在宅テレアポは、体制を整えた会社ほど、採用のしやすさやコストの面で有利になります。難しく構えず、小さく始めて、チームに合う形を見つけていくのが現実的です。
よくある質問
在宅テレアポで一番の課題は何ですか?
「見えない」ことです。オフィスなら隣を見れば分かるメンバーの状況が、在宅では分かりません。今どのくらいかけているか、成果は出ているか、困っていないか。これを把握できる仕組みがないと、マネジメントが手探りになります。
在宅メンバーの架電状況はどうやって把握すればいいですか?
架電結果がリアルタイムで共有されるツールを使うのが確実です。
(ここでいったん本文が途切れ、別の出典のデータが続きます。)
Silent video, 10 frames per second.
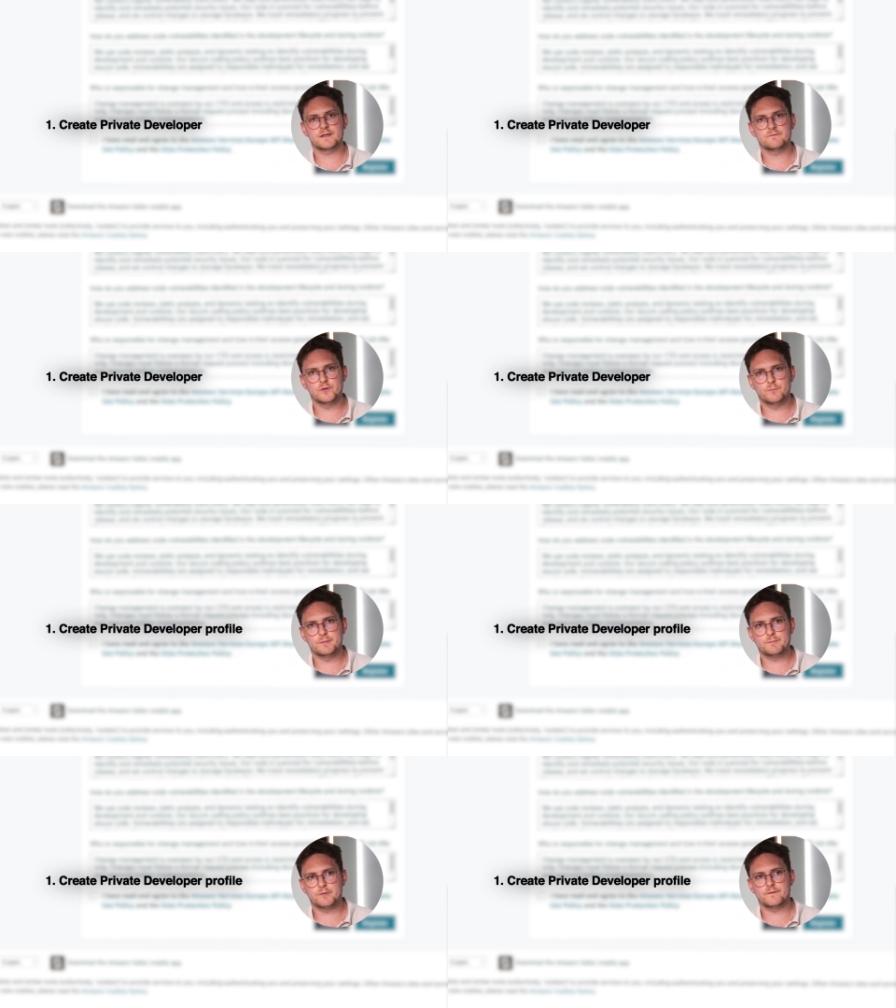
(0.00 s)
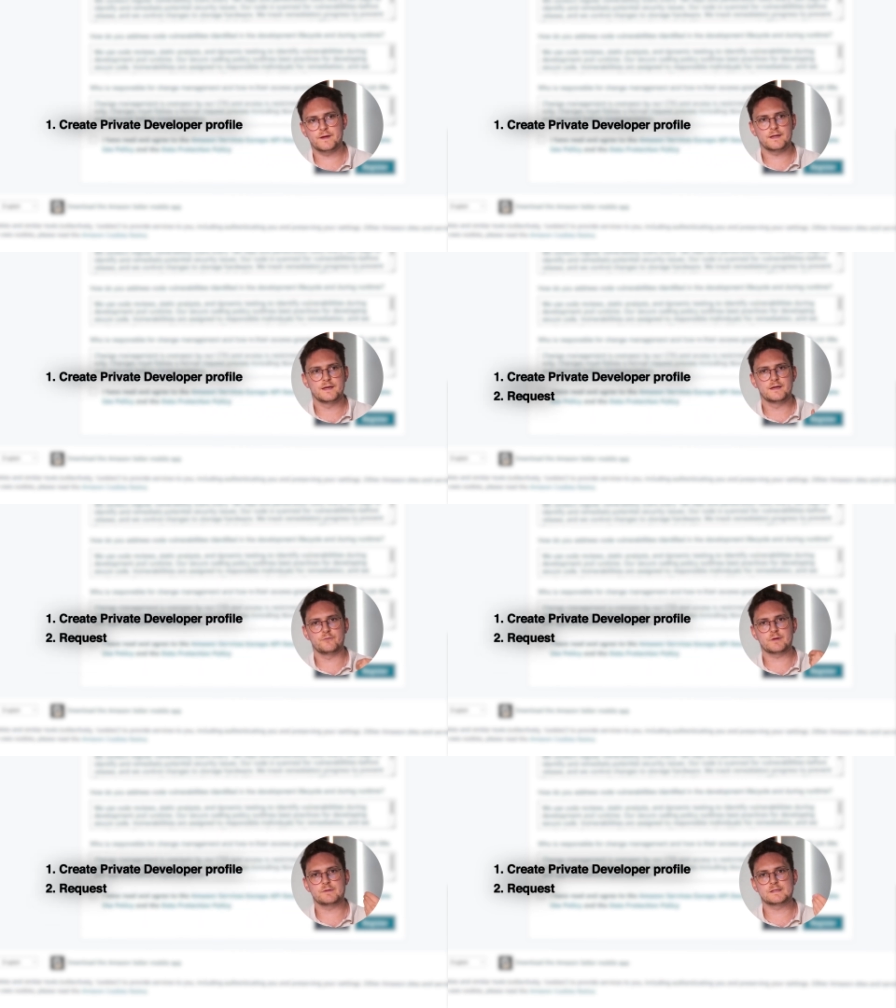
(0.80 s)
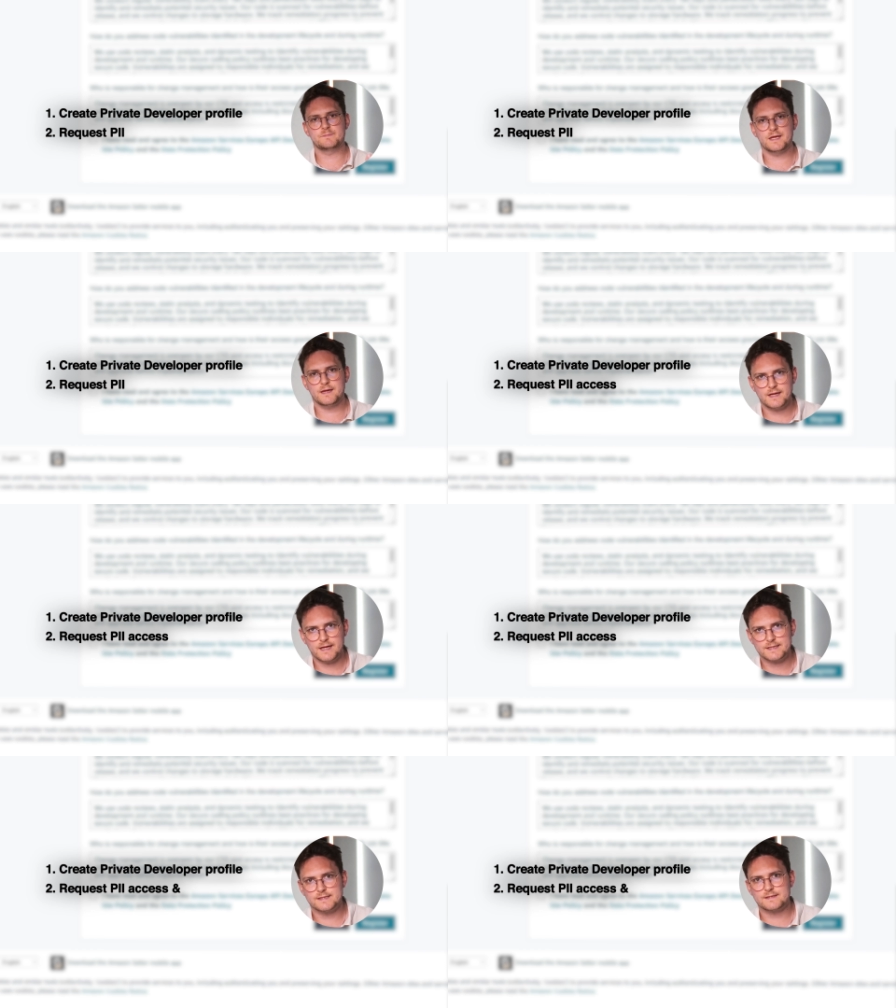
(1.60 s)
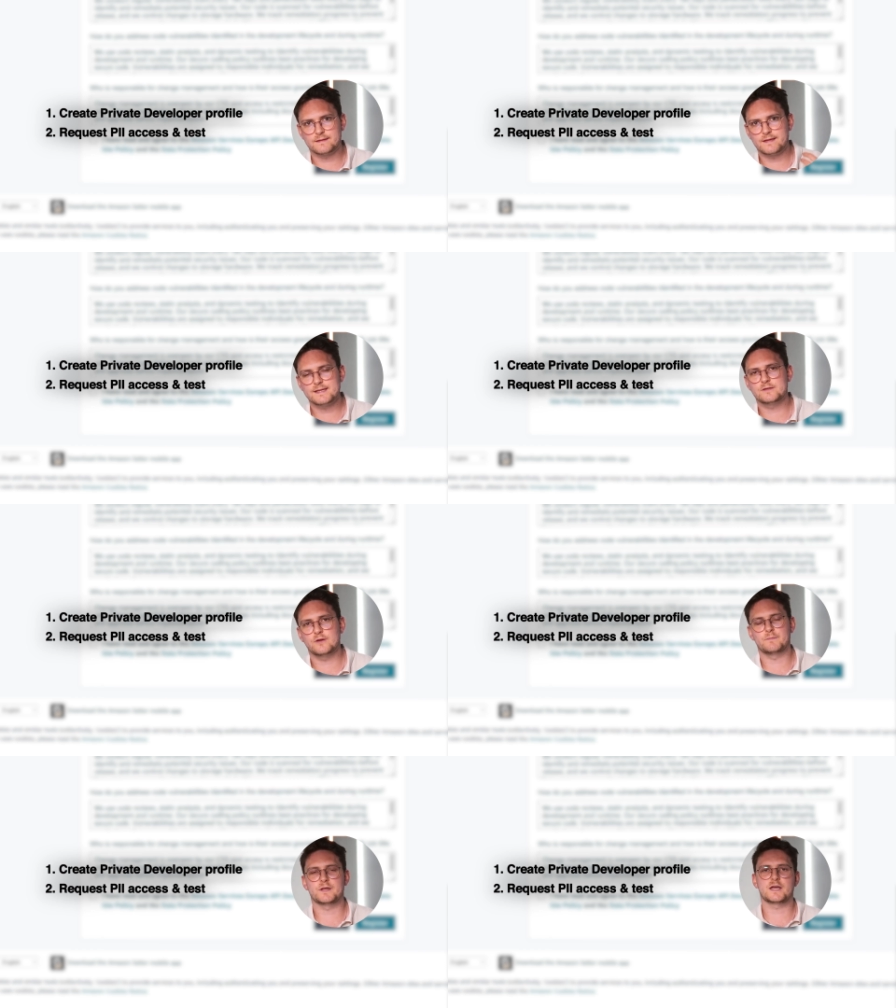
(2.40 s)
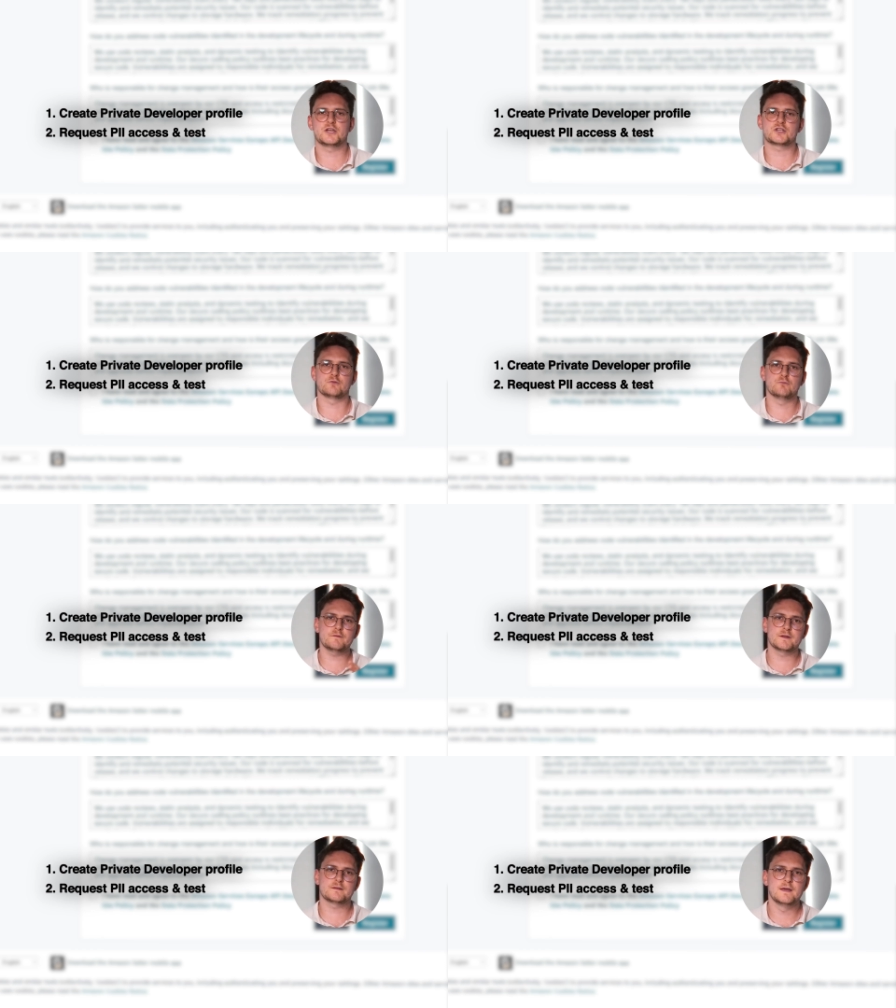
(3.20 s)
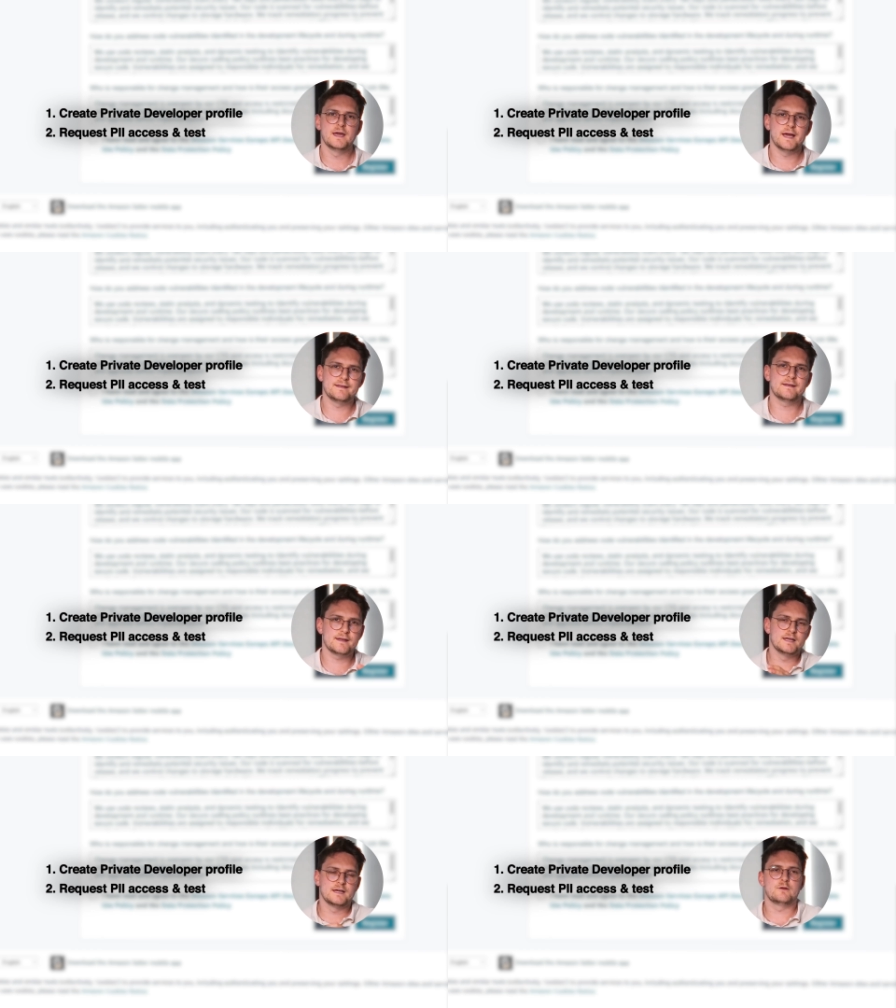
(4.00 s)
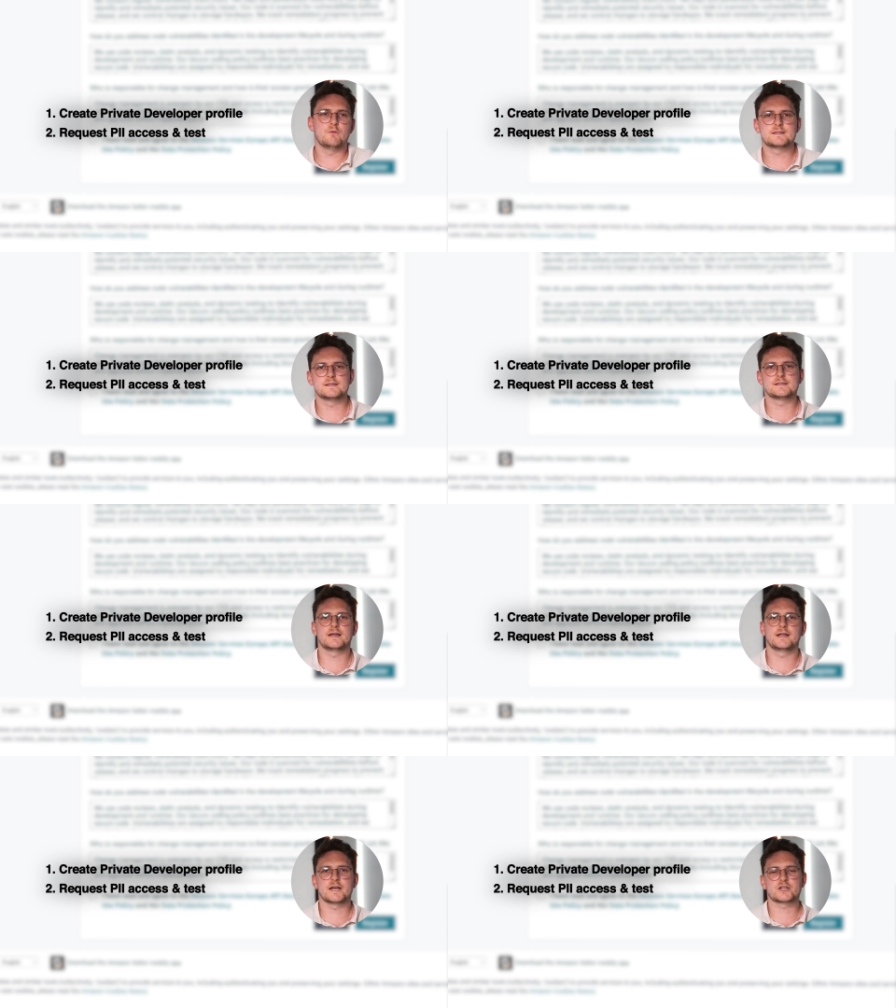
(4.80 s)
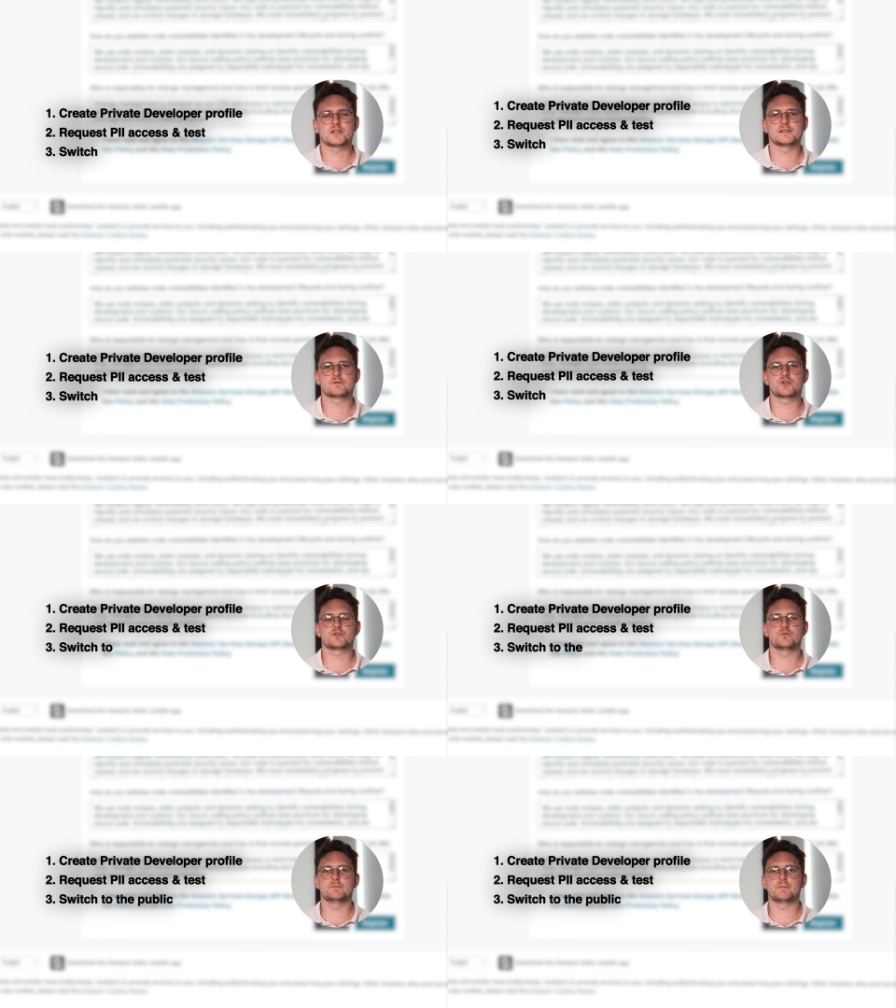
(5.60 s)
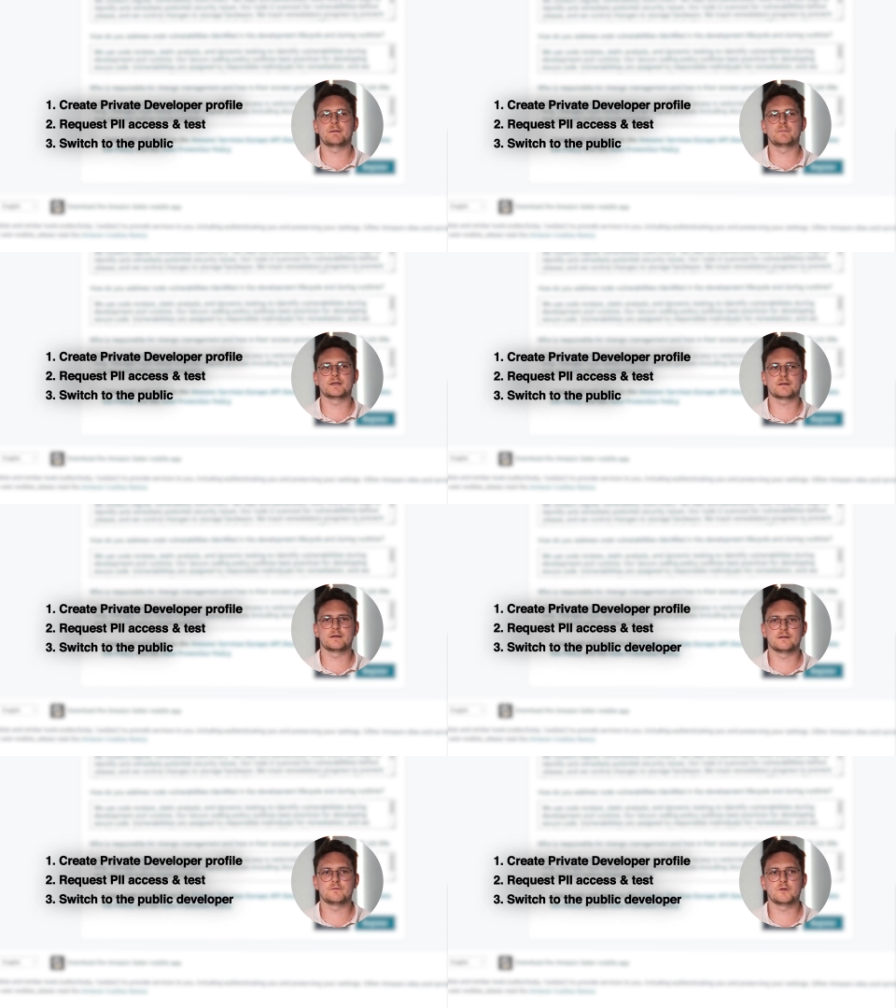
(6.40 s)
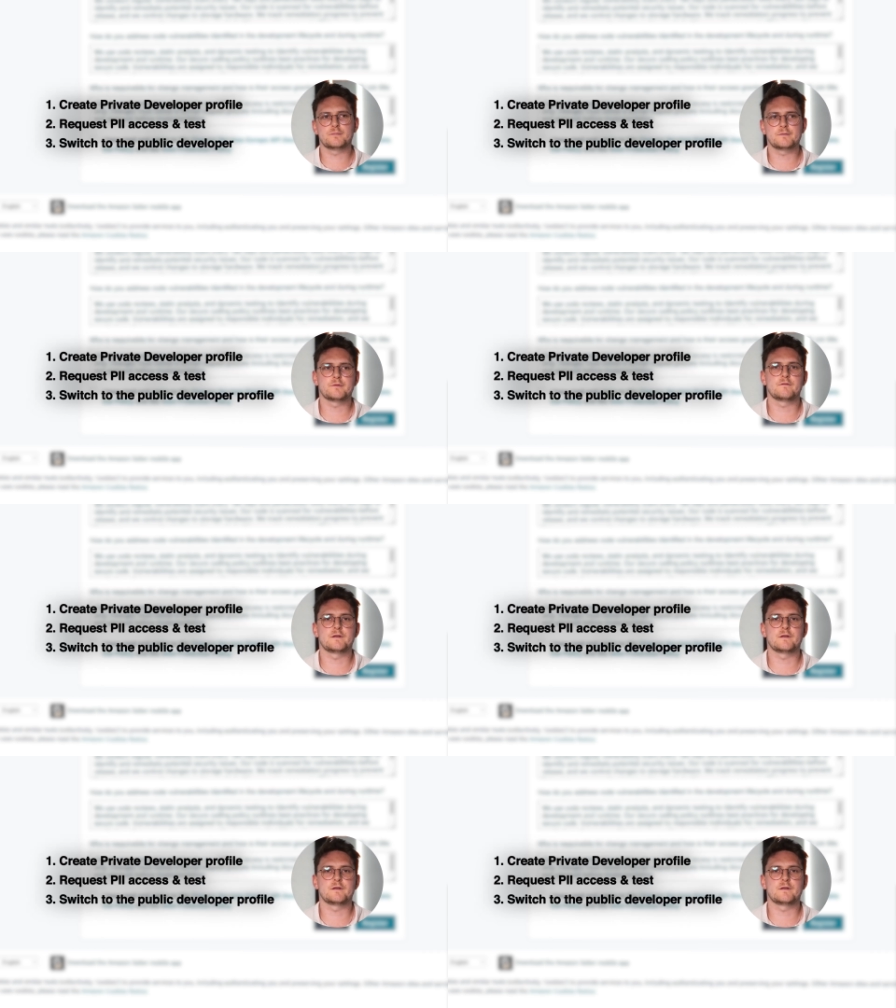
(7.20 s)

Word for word: developer profile, request PII access and test your application with it. And then once it's done, actually switch to the public uh, developer profile.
誰が何件かけて、アポが何件出たかが管理画面で見えれば、日報を待たずに状況を把握できます。手作業の報告に頼ると負担が増え、続きません。
在宅の管理は「監視」にならないか心配です。
見えるようにすること自体は必要ですが、目的が「サボりを見つける」になると、メンバーは監視されていると感じて逆効果です。データは詰めるためではなく、支援やフォローのために使う。この姿勢を保つことが、在宅チームがうまく回る条件です。
在宅テレアポにお金をかけずに始められますか?
各メンバーのスマホと、無料または少額のツールから始められます。高機能な法人向けシステムを一人ずつ契約しなくても、スマホのかけ放題と架電支援ツールがあれば、少人数の在宅チームは運用できます。